Scientific computing

(for the rest of us)

Downloading files

In this module, we will see how Julia allows downloading files from the internet, and how we can decide where to store them. This is a common task when getting external data, and will be the basis of a number of advanced training modules in the final section of this material.

The Downloads package is part of the standard library, and is one of the simplest package we can think of: it only exports a single function, called download, whose purpose is to download things. Would that programming were always that easy.

import Downloads

By default, download will store the download in a temporary file, which as we saw before, will be stored in tempdir(). To illustrate, we can download the “seeds” dataset (we will use it in a later advanced example):

seeds_url = "https://archive.ics.uci.edu/ml/machine-learning-databases/00236/seeds_dataset.txt"
raw_seeds_file = Downloads.download(seeds_url)
"/tmp/jl_ijq9Cb6FMb"
In versions of Julia before 1.6, the Base package also exported a download function, but it is slowly being phased out. The version provided by Downloads has a lot more flexibility, and should be used.

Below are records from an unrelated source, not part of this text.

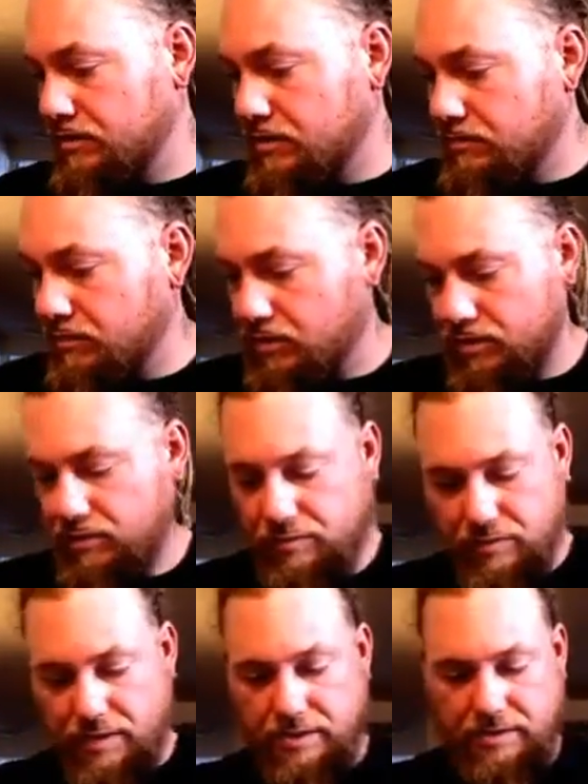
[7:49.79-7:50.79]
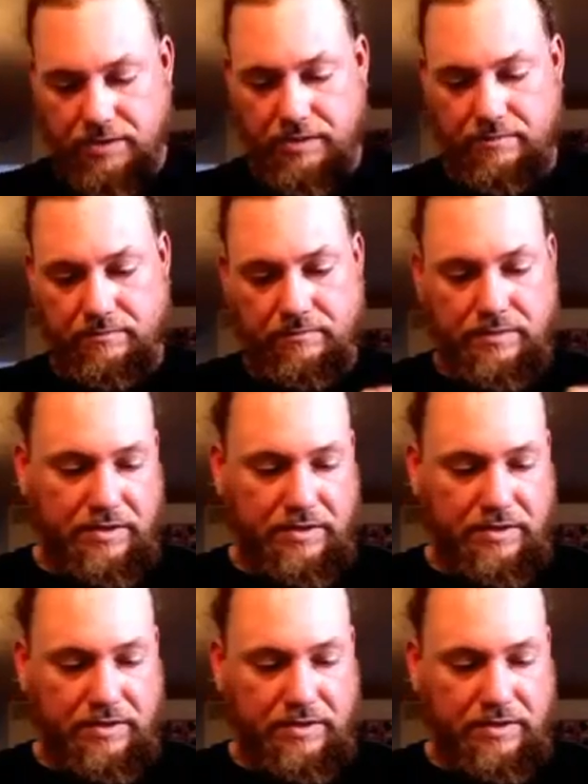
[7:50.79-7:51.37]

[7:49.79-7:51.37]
is commercial grade tape.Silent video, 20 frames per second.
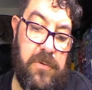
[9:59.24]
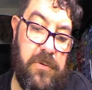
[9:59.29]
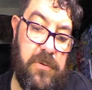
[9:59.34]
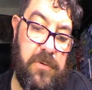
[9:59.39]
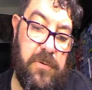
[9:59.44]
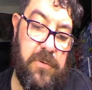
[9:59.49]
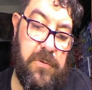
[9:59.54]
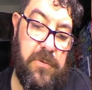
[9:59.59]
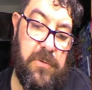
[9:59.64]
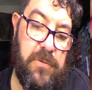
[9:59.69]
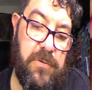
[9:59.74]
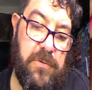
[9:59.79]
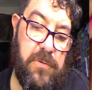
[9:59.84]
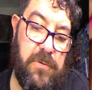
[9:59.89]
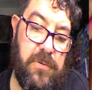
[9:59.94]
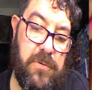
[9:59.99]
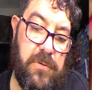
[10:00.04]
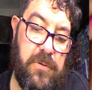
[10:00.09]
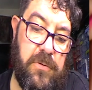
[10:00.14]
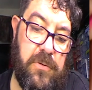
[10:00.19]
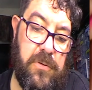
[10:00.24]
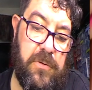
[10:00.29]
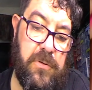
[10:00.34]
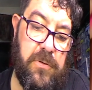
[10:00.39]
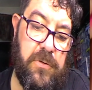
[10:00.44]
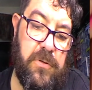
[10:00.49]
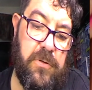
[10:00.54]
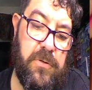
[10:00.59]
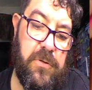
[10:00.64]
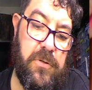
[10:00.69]

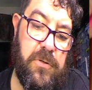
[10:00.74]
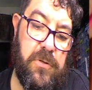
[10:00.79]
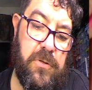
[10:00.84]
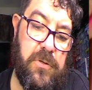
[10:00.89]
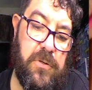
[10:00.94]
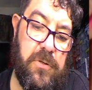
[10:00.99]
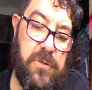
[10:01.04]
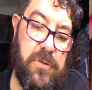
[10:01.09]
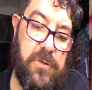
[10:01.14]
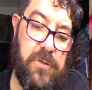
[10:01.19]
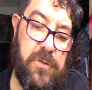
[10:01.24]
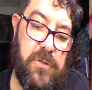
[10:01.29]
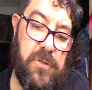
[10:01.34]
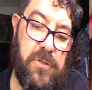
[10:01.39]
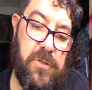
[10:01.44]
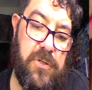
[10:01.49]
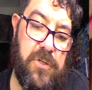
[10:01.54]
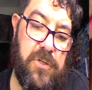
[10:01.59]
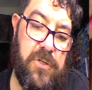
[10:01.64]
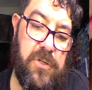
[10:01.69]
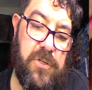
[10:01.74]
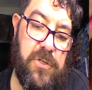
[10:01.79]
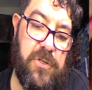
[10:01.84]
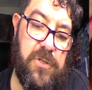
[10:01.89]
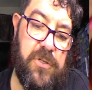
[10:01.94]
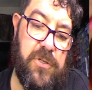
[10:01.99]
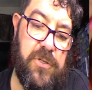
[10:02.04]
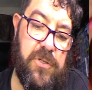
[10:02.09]
(silence)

Note that calling download has returned a path to a temporary file. We can also specify where things should be stored, using a second argument to download:

raw_seeds_file = Downloads.download(seeds_url, "seeds.txt")
"seeds.txt"

We can check that the file exists:

isfile(raw_seeds_file)
true

One advantage of the download function is that it can be tweaked to display a progress indicator, using a callback function.

A Callback function is any function that is executed on the side of the important process, in order to update the user on the progress, or to check that the conditions of executions are still met.

The progress callback we will use here is simply displaying the (rounded) percentage of the file that has been downloaded. Because the file is very small, it will jump to 100% almost immediately, but this would be more informative with longer downloads, and a package like ProgressMeter to display an actual progressbar.

function progress_callback(total::Integer, now::Integer)
    if total > 0
        @info "Progress: $(rpad(Int(round(now/total * 100; digits=0)), 4))%"
    end
end
progress_callback (generic function with 1 method)

We can now add this callback to our download function:

raw_seeds_file = Downloads.download(seeds_url; progress = progress_callback)
"/tmp/jl_w3qlSNcLGd"

The download function has a few additional options we can use, like setting a timeout for long downloads, or using a different downloader like curl or wget. In most cases, these options are not required, and getting a single file from a remote location is very straightforward.